- Artist: Steve Feren
- Year: 2001
- Type: concrete, glass, fiber optic
- Dimensions: 430 cm × 670 cm × 1,400 cm (168 in × 264 in × 540 in)
- Location: 648 N Plankinton Ave., Milwaukee, Wisconsin; 43°2′17.19″N 87°54′39.561″W﻿ / ﻿43.0381083°N 87.91098917°W;
- Owner: Marriott Hotel

= Topiary Lucere =

Artwork by Steve Feren

Topiary Lucere is a public art work by American artist Steve Feren located in downtown Milwaukee, Wisconsin at a Marriott Hotel near the intersection of Plankinton and Wisconsin Avenues.

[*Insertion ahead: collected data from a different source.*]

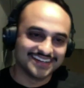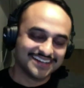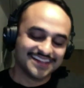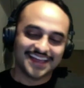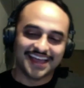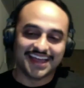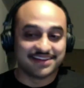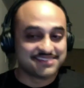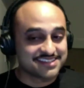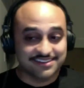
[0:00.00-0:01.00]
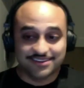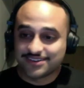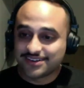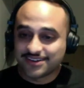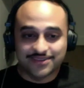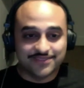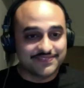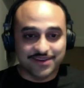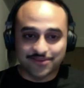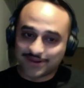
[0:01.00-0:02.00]
Yeah. And I was like, no,
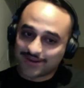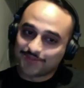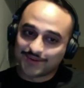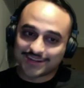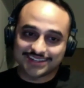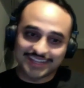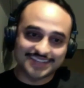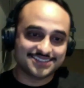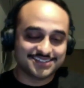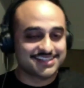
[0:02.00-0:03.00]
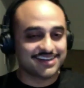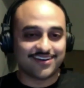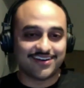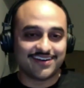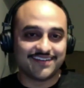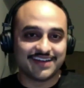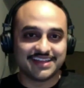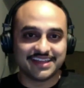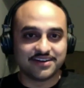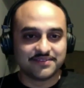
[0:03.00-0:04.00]
we're collectors at heart, right? You
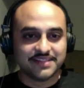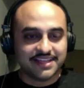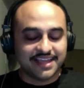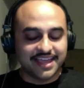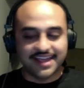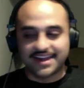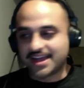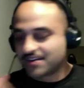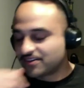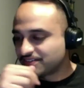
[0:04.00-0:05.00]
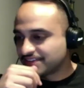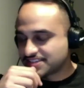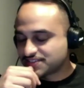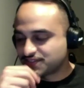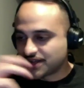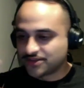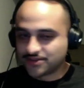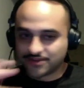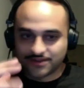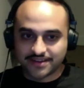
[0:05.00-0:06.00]
know. And I don't know if you guys
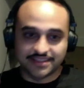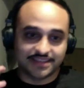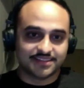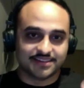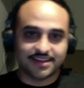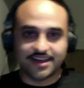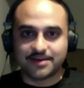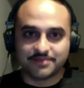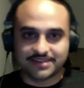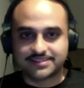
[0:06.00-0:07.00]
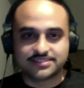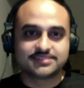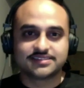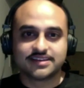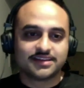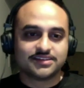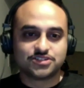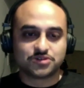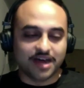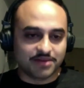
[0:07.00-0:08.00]
follow like the comics
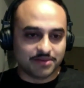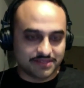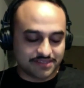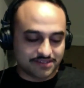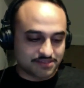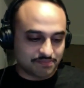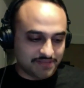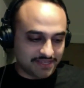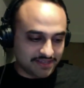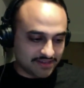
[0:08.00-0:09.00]
drama, but there's a big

The artwork consists of an array of concrete forms, sculpted boxwood shrub and a dramatically lit centerpiece.

==Description==
Topiary Luceres composition is highly symmetrical, playing off the rectangles of glass on the stark facade it enhances. Six low concrete forms resembling chess pieces are set between square evergreen shrubs on either side of a plaza. The low forms are all the same height, but each features a different combination of rounded and angular elements. At the center, a tall concrete pedestal rises like an obelisk and is topped with an abstract textured glass ornament. At night, the glass is illuminated from within by a LED that changes colors as it glows. The obelisk is also lit from below at night, creating a focal point for the garden.